### What is required
Please write out the lines of the data exactly, beginning with the first and ending with the line containing "[12.00-13.00s]"; leave the pictures behind.

### Given data
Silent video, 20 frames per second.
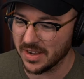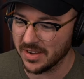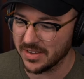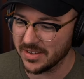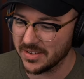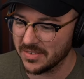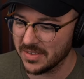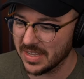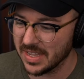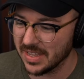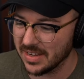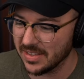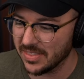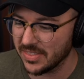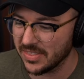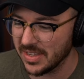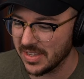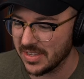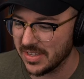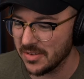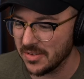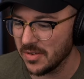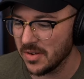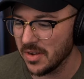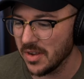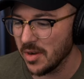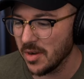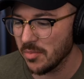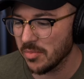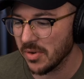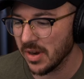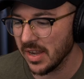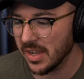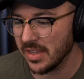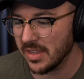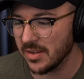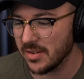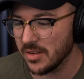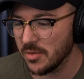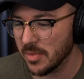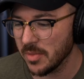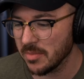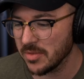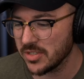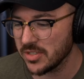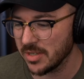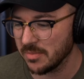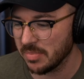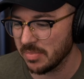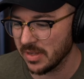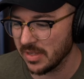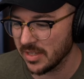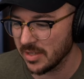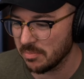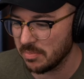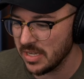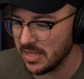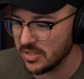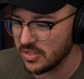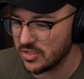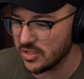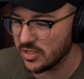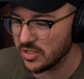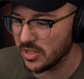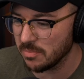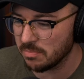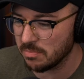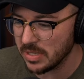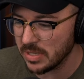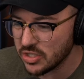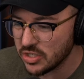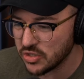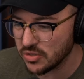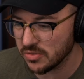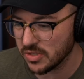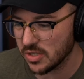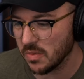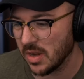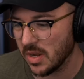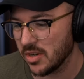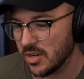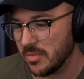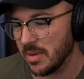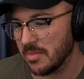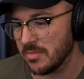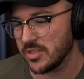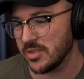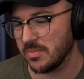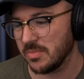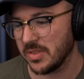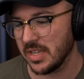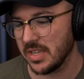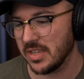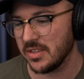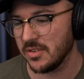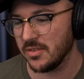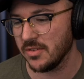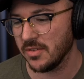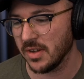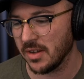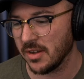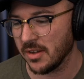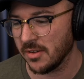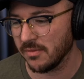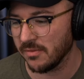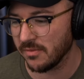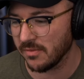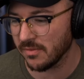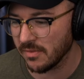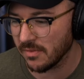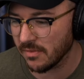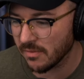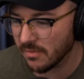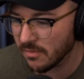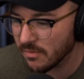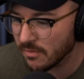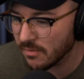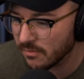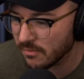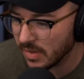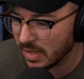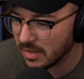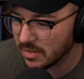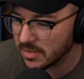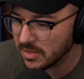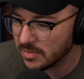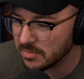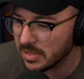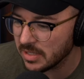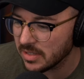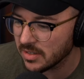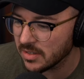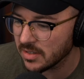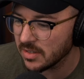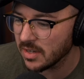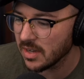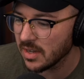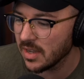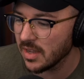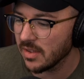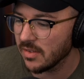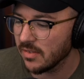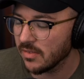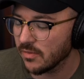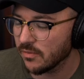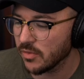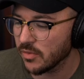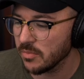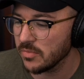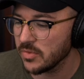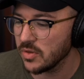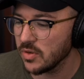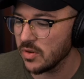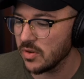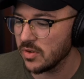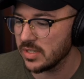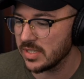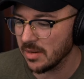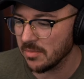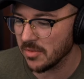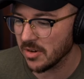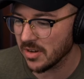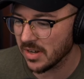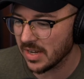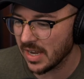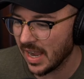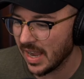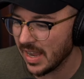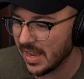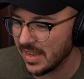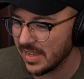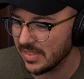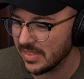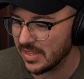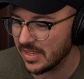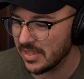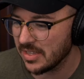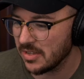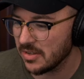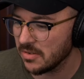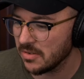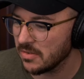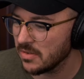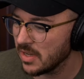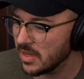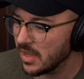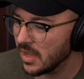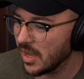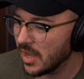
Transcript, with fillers: How you doing, Kenneth? Thank you. Brian, new membership. The Pichu Squad, new membership. Thank you. Valdemir from Denmark. Hi, thank you.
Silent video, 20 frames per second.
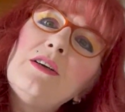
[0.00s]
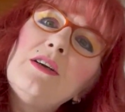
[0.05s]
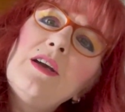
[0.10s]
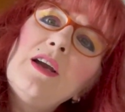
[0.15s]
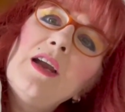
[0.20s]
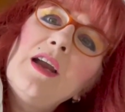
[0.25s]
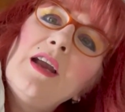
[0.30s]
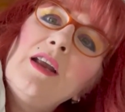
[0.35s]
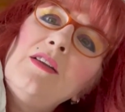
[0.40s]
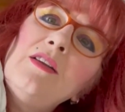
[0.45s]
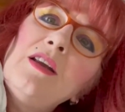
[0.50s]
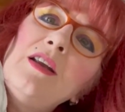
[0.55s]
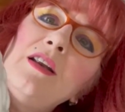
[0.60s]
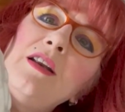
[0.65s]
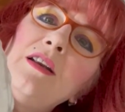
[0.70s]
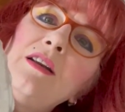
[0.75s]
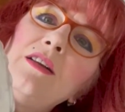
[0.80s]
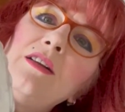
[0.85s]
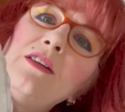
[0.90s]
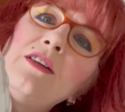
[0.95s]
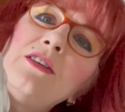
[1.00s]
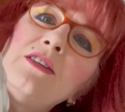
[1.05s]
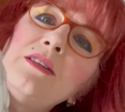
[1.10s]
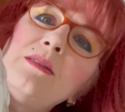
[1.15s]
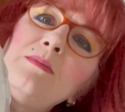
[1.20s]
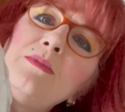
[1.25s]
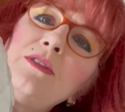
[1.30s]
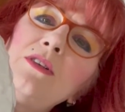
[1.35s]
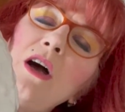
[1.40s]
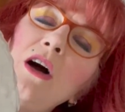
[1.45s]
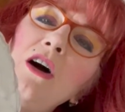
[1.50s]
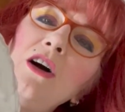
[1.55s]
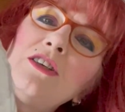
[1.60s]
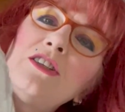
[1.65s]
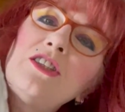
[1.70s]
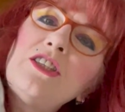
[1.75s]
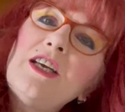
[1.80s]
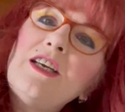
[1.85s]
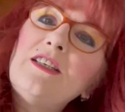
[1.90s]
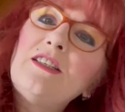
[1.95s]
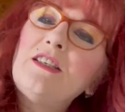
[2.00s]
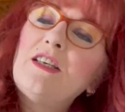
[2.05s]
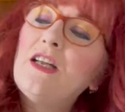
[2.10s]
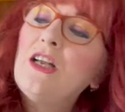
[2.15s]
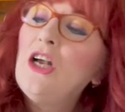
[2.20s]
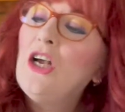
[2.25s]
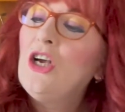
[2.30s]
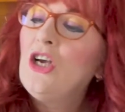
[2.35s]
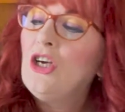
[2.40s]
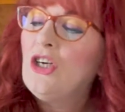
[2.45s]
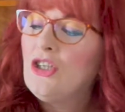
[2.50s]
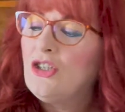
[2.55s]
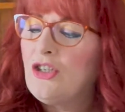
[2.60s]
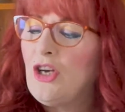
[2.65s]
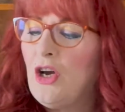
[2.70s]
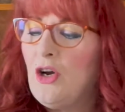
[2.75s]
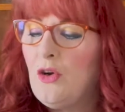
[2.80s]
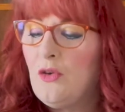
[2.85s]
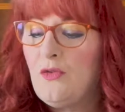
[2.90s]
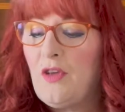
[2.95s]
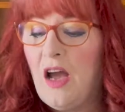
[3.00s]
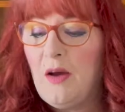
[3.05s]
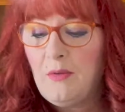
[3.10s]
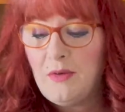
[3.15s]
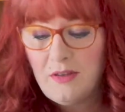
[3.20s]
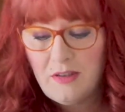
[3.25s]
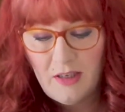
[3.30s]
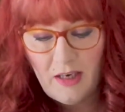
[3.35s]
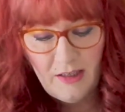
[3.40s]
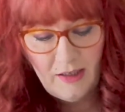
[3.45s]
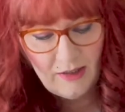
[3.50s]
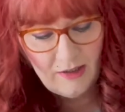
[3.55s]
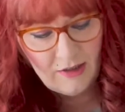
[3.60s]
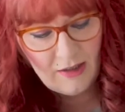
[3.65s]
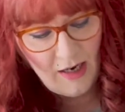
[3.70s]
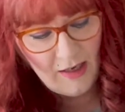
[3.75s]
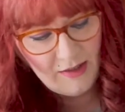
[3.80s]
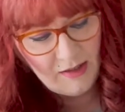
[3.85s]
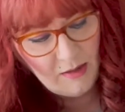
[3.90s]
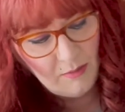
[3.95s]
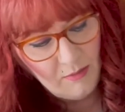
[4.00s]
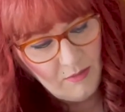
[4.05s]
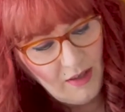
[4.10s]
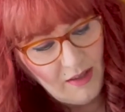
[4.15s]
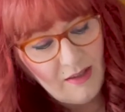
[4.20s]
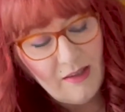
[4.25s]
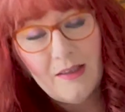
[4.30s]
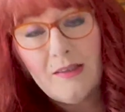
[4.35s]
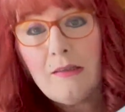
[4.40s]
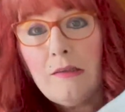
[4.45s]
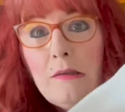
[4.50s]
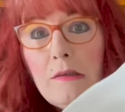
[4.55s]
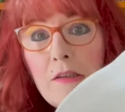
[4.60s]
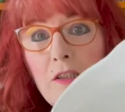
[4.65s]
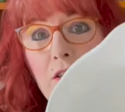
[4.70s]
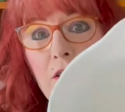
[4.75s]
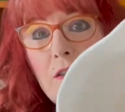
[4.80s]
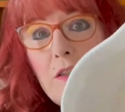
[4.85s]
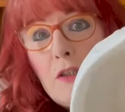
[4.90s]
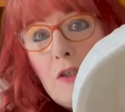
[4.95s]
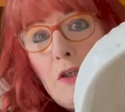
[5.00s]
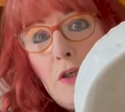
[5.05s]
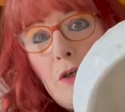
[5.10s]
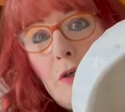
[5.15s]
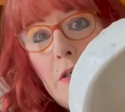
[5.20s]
And then there's some dogs chasing it. So that was, and it's got some, she's a little dirty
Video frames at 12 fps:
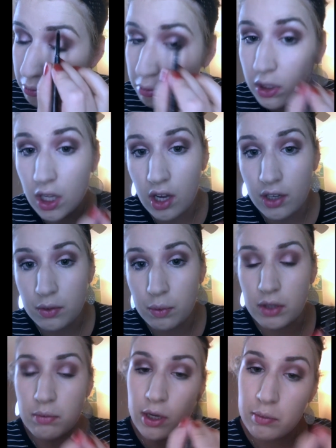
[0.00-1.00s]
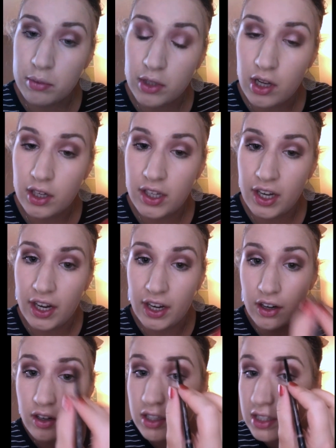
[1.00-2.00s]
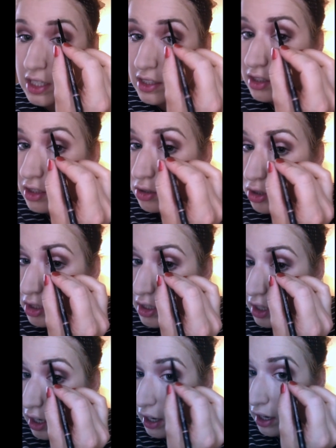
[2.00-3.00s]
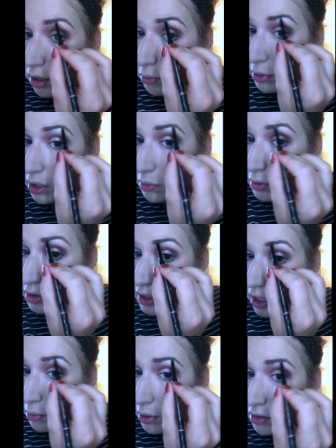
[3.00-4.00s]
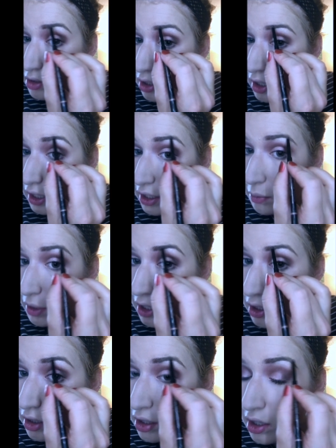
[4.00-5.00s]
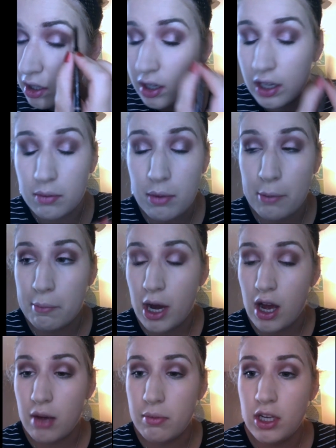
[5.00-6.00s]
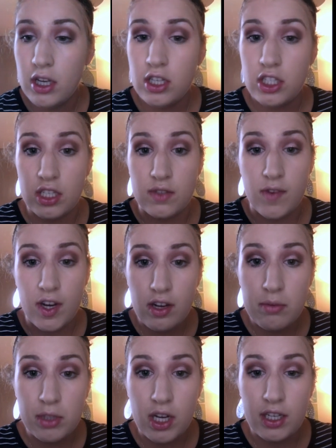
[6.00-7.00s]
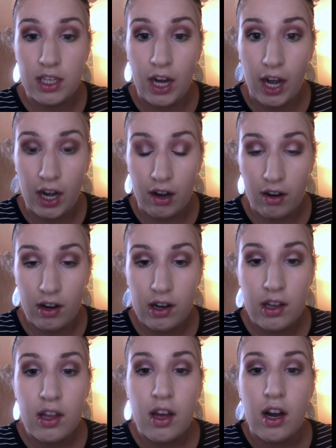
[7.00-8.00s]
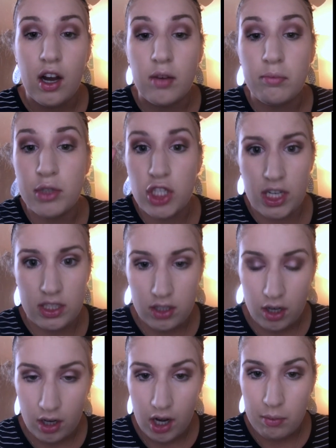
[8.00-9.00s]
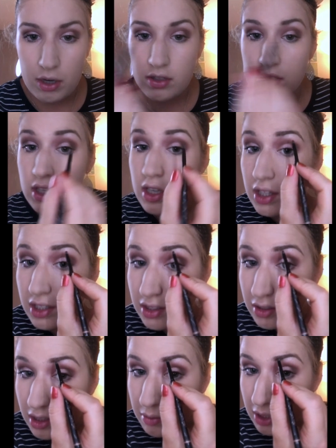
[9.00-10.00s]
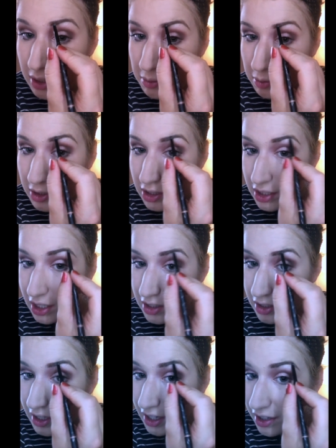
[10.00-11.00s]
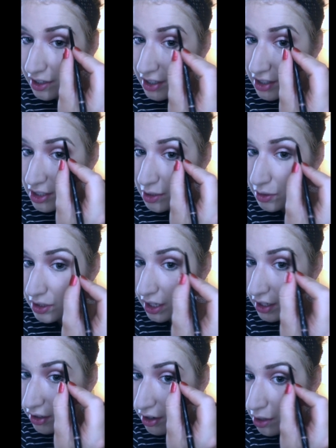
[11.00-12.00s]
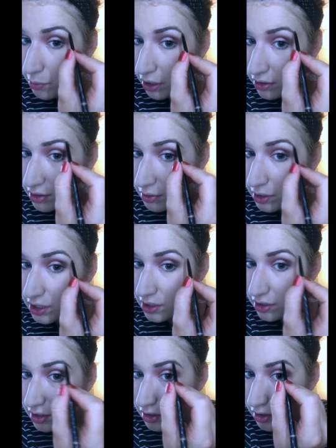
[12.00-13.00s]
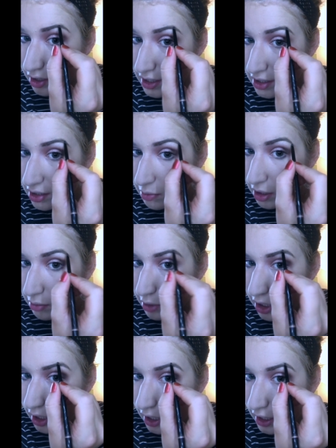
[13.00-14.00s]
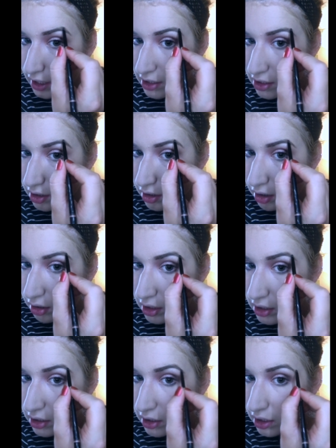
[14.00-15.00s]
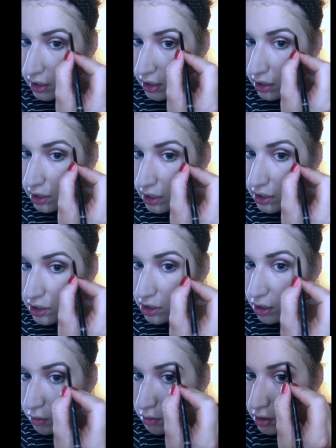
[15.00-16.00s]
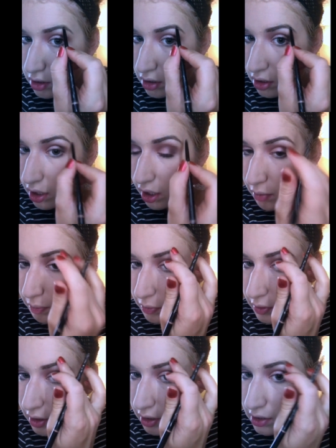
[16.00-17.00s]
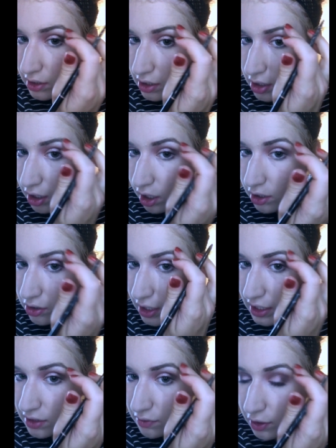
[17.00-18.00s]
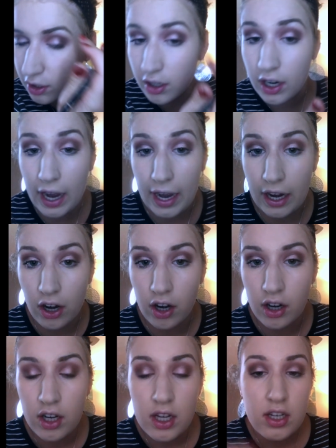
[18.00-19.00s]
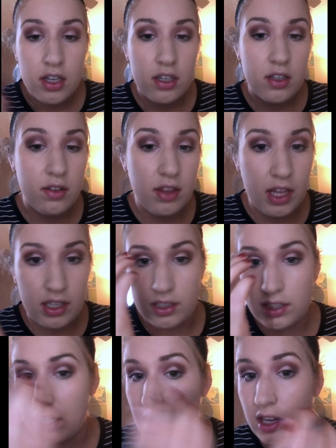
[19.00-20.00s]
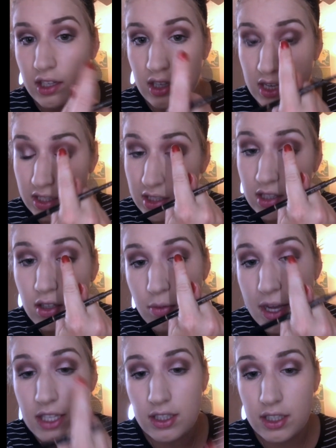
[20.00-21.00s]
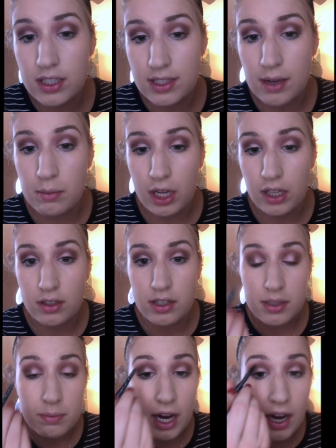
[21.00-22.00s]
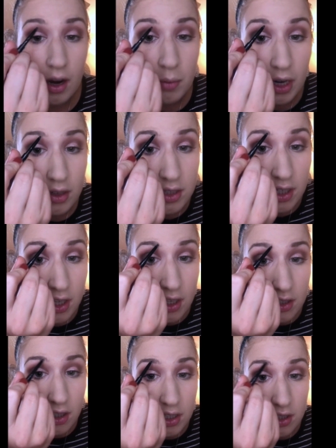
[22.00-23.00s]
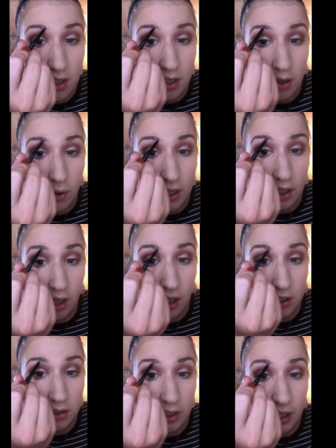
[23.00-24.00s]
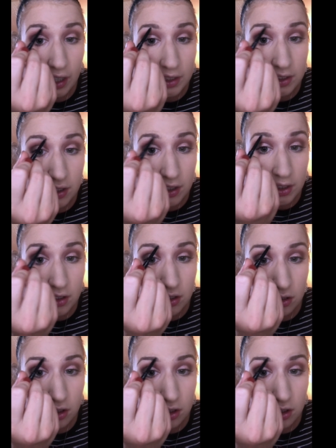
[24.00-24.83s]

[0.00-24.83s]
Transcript: blonde with my blonde hair because that's usually not how people's eyebrows are anyway. Like my mom, she has very blonde hair, but she has dark eyebrows. So sometimes when she dyes her hair, she will dye her eyebrows, which is a little crazy to me, but I guess, you know, because it's so such a contrast for her hair, then they're basically the same color as my eyebrows, so it's quite a contrast. So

### Finished exercise
Silent video, 20 frames per second.
Transcript, with fillers: How you doing, Kenneth? Thank you. Brian, new membership. The Pichu Squad, new membership. Thank you. Valdemir from Denmark. Hi, thank you.
Silent video, 20 frames per second.
[0.00s]
[0.05s]
[0.10s]
[0.15s]
[0.20s]
[0.25s]
[0.30s]
[0.35s]
[0.40s]
[0.45s]
[0.50s]
[0.55s]
[0.60s]
[0.65s]
[0.70s]
[0.75s]
[0.80s]
[0.85s]
[0.90s]
[0.95s]
[1.00s]
[1.05s]
[1.10s]
[1.15s]
[1.20s]
[1.25s]
[1.30s]
[1.35s]
[1.40s]
[1.45s]
[1.50s]
[1.55s]
[1.60s]
[1.65s]
[1.70s]
[1.75s]
[1.80s]
[1.85s]
[1.90s]
[1.95s]
[2.00s]
[2.05s]
[2.10s]
[2.15s]
[2.20s]
[2.25s]
[2.30s]
[2.35s]
[2.40s]
[2.45s]
[2.50s]
[2.55s]
[2.60s]
[2.65s]
[2.70s]
[2.75s]
[2.80s]
[2.85s]
[2.90s]
[2.95s]
[3.00s]
[3.05s]
[3.10s]
[3.15s]
[3.20s]
[3.25s]
[3.30s]
[3.35s]
[3.40s]
[3.45s]
[3.50s]
[3.55s]
[3.60s]
[3.65s]
[3.70s]
[3.75s]
[3.80s]
[3.85s]
[3.90s]
[3.95s]
[4.00s]
[4.05s]
[4.10s]
[4.15s]
[4.20s]
[4.25s]
[4.30s]
[4.35s]
[4.40s]
[4.45s]
[4.50s]
[4.55s]
[4.60s]
[4.65s]
[4.70s]
[4.75s]
[4.80s]
[4.85s]
[4.90s]
[4.95s]
[5.00s]
[5.05s]
[5.10s]
[5.15s]
[5.20s]
And then there's some dogs chasing it. So that was, and it's got some, she's a little dirty
Video frames at 12 fps:
[0.00-1.00s]
[1.00-2.00s]
[2.00-3.00s]
[3.00-4.00s]
[4.00-5.00s]
[5.00-6.00s]
[6.00-7.00s]
[7.00-8.00s]
[8.00-9.00s]
[9.00-10.00s]
[10.00-11.00s]
[11.00-12.00s]
[12.00-13.00s]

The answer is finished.